Ratusan umat Konghucu dan Buddha memadati vihara untuk melaksanakan sembahyang malam Tahun Baru Imlek. Puncak ibadah ditandai dengan penyalaan lilin raksasa seberat seribu hingga dua ribu kati yang berasal dari para jemaat.
Lilin-lilin tersebut menjadi simbol harapan, semangat, serta pelita kehidupan dalam menyongsong tahun baru.
Sebanyak 250 personel dari Polres Cirebon Kota disiagakan di lima vihara di Kota Cirebon guna menjaga keamanan selama rangkaian perayaan berlangsung.
Kapolres Cirebon Kota, AKBP Eko Iskandar, mengatakan pengamanan dilakukan agar umat dapat beribadah dengan tenang dan nyaman.
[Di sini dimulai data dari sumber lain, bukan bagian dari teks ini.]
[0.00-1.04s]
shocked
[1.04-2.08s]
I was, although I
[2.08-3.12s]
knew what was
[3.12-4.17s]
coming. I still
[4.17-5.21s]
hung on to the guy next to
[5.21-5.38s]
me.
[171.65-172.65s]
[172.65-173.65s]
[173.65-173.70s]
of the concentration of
“Kita melaksanakan pengamanan kepada saudara-saudara kita yang melaksanakan Imlek. Di Kota Cirebon ada lima titik vihara dan salah satunya di Vihara Dewi Welas Asih. Alhamdulillah sejauh ini kondusif dan kita mendukung serta saling menghormati sesama saudara kita. Personel ada 250 personel yang dikerahkan dan anggota stanby di vihara,” ujar Kapolres Cirebon Kota, AKBP Eko Iskandar, dikutip Selasa, 17 Februari 2026.
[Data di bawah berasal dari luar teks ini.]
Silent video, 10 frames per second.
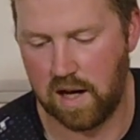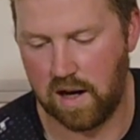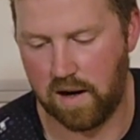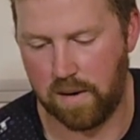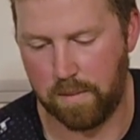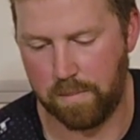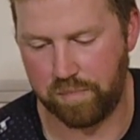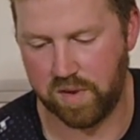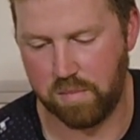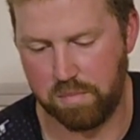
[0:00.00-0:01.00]

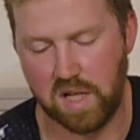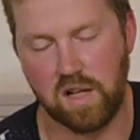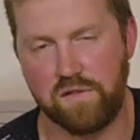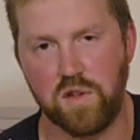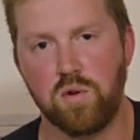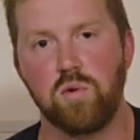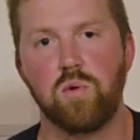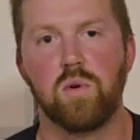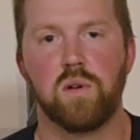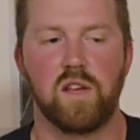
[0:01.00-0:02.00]
But if
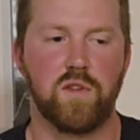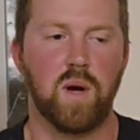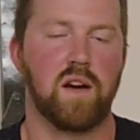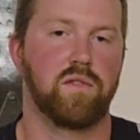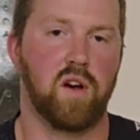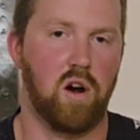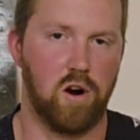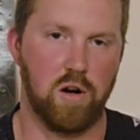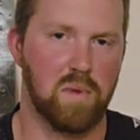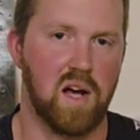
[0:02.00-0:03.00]
you have the
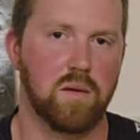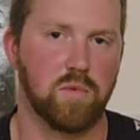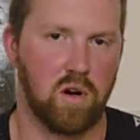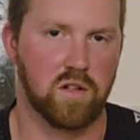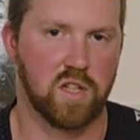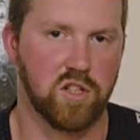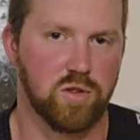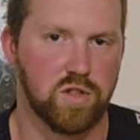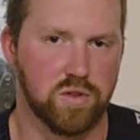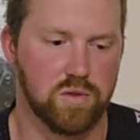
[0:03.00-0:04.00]
hard bottom
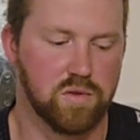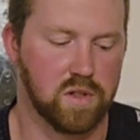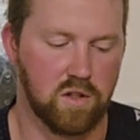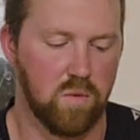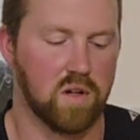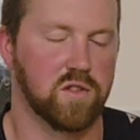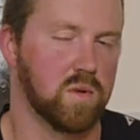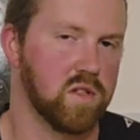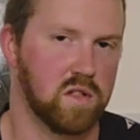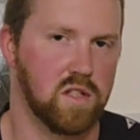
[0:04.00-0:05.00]
cross-country shoes and you want to
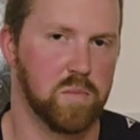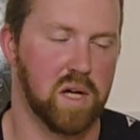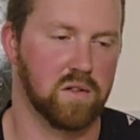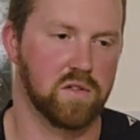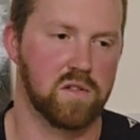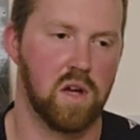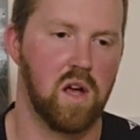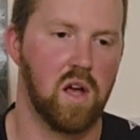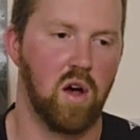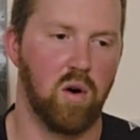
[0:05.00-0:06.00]
switch to these pedals,
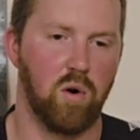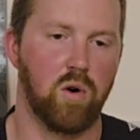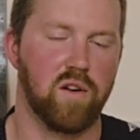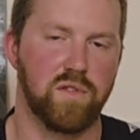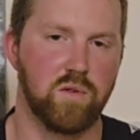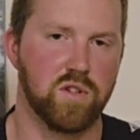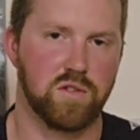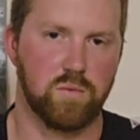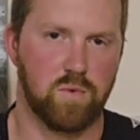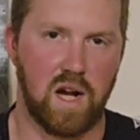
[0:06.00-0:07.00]
or if you
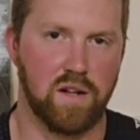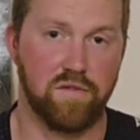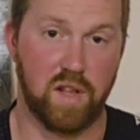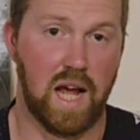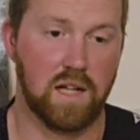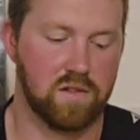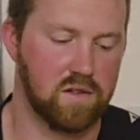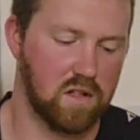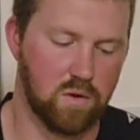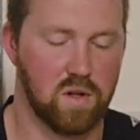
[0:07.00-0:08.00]
just ride
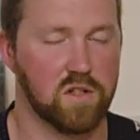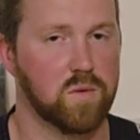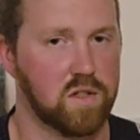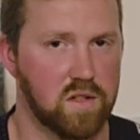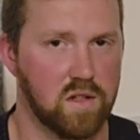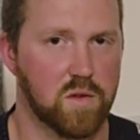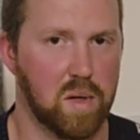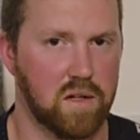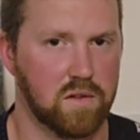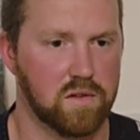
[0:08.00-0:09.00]
flats and you want to switch to these
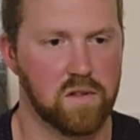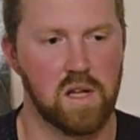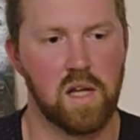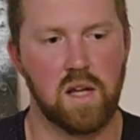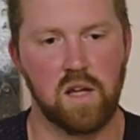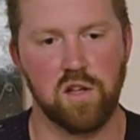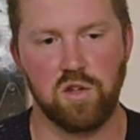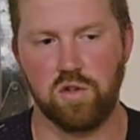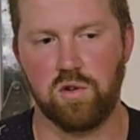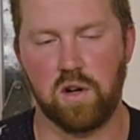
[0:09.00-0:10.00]
pedals,
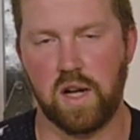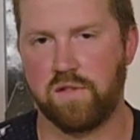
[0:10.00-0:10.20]
you're going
Pengurus Vihara Dewi Welas Asih, Hendra, menjelaskan rangkaian ibadah meliputi sembahyang malam dan penyalaan lilin sebagai simbol harapan di tahun baru.
“Rangkaian acara menyalakan lilin dan sembahyang malam menjelang Imlek. Makna penyalaan lilin ini semoga di tahun baru semangat dan segala keinginan tercapai,” kata Hendra.
Ia menambahkan, perayaan Imlek tahun ini sedikit berbeda karena tidak digelar perayaan Cap Go Meh secara besar-besaran. Langkah tersebut diambil sebagai bentuk toleransi lantaran waktunya berdekatan dengan bulan suci Ramadan.
Meski demikian, umat tetap dapat menjalankan ibadah dengan penuh khidmat sekaligus mempererat toleransi antarumat beragama di Kota Cirebon.